Requirements:
- Python 3
- Git
- Nodejs >10 - used for the project 10.24.1 with corresponding npm
- Mongodb- db version used 3.6.3
- Tesseract 4
Please note down:
- address and port to connect to mongodb
- username and password, if any
- path to db
Once all the software is installed.
git clone ocr-editor repo
cd ocr-editor
( Run each point in different a terminal for development )
-
Create a python virtual environment(called as ocrvenv here) Activate the virtual environment:
Linux:. ocrvenv/bin/activate
Windows: 'python3 -m venv /path/to/ocrvenv' -
Install the requirements:
pip install -r requirements.txt
NOTE: Windows users may face an issue in this step- saying 'Failure in building wheel and setup.py install failure issues'.
In case you are faced with this, there are two things you can try out:
a. pip install wheel- to check if there's an inherent issue there.

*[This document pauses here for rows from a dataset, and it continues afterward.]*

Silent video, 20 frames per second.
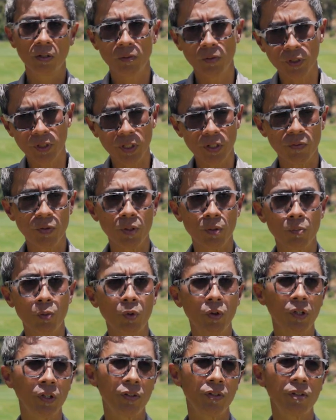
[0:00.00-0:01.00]
which gives you
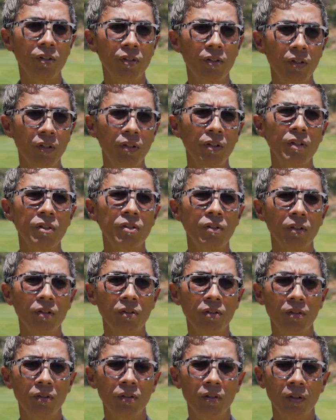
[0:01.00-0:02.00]
more consistent
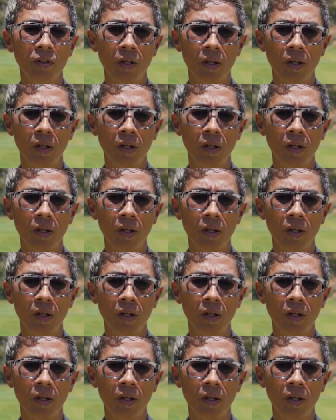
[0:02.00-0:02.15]
distance.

b. Manually download the .whl files and then install it. Here is a nice short tutorial to follow: https://www.youtube.com/watch?v=MzV4N4XUvYc. -
Change the directory to ther server folder:
cd server
-
Open
config/appconfig.py
in any texteditor and: change the address of MongoDB to the one you are connecting to change the path to input and output directories where the pdf and ocr files will be saved(should be exisiting. Please end the path with "/") -
Now start the app: Using GitBash or any terminal
Linux:./startapp.sh
Windows:flask run
Go to the server URL (localhost:5000/books), if "[]" is displayed, the server is now working successfully. Else, check the earlier steps
-
Change the directory:
cd frontend>client
-
Run
npm install
-
Add
REACT_APP_SERVER_URL=http://localhost:5000
to the system environment variables -
Finally,
npm start
At this point, install the tesseract engine from the official documentation, and note its file location. We also require the py-tesseract library, which was already installed in our requirements.txt file.
-
Change the directory:
cd pycodes
-
Edit
pdf_to_tesseract_ocr.py
File
Change the path to input and output directories where the pdf and ocr files as before Also change tesseract and tessdata directories to where the required language data is present
- Run
python pdf_to_tesseract_ocr.py
and follow the program flow
- If you have the error while running mongodb and the error says mongodb.config is not found then change the name of the file mongod.config to mongodb.config in the etc directory. This usually happens if you install mongodb via sudo apt-get instal. L
- Now after installing mongodb successful, run mongo on terminal and note down the port number, for instance if the address is mongodb://127.0.0.1:27017 the port number is 27017. By default this should be the port number on which mongodb is running but its okay if the port number is different.
- Now copy this port number and add to his address to “mongodb://localhost:[Port Number]/sandhi-books”, without the brackets. Now go to sandhiserver/config/appconfig.py and paste this address after ‘host’.
- Change the path of input and output directories that you created in appconfig.py file. Don’t forget the / at the end. Note that the path to directories should be complete and not any relative path.
- Now open another window/lab in terminal and after activating your venv go to pycodes directory and run pytesseract_txt_ocr file in your text editor and change the default input and output directories in that file. These should be the same as that in the appconfig.py file.
- In your browser where the web app is running go to address localhost:5000/cli and add a book in your input directory. Confirm by CDing into your input directory and you’ll notice a randomly named pdf. If yes, then everything is fine.
- If you get a weird html error in red while adding the book then mostly you have not added REACTAPP in your PATH. To add in your path run ‘export REACT_APP_SERVER_URL=http://localhost:5000’. Again start the server run this command and then run npm start.
- Now run the file in pycodes in your terminal by executing python3 pytesseract_pdf_to_txt.py.
- Error- pytesseract.pytesseract.TesseractNotFoundError: tesseract is not installed or it's not in your PATH. See README file for more information. Possible reason- Tesseract not working. Solution- Install tesseract and note down two paths after installing tesseract: path to tesseract exec file( ends with bin) and path to tessdata (folder having language models). and edit them in *pdf_to_text.py.
- If after uploading book at client server localhost:3000/cli, error occurs having few lines. Possibly it is because mongodb not working. It might be in inactive state. Solution- Run command "sudo systemctl status mongod" , if its output shows status as inactive, then run this command "sudo systemctl start mongod".
- Error- File "pdf_to_txt_tesseract_ocr.py", line 125, in config=tessdata_dir_config) File "/home/sudarshan/sandhi/sandhivenv/lib/python3.6/site-packages/pytesseract/pytesseract.py", line 432, in image_to_pdf_or_hocr return run_and_get_output(*args) File "/home/sudarshan/sandhi/sandhivenv/lib/python3.6/site-packages/pytesseract/pytesseract.py", line 289, in run_and_get_output with open(filename, 'rb') as output_file: FileNotFoundError: [Errno 2] No such file or directory: '/tmp/tess_fcf0552u.hocr' Solution- Solution- follow this link - https://stackoverflow.com/questions/66633373/pytessaract-image-to-pdf-or-hocr-function-not-working-in-aws-lambda
https://www.youtube.com/watch?v=foRF1fd4yAo&feature=youtu.be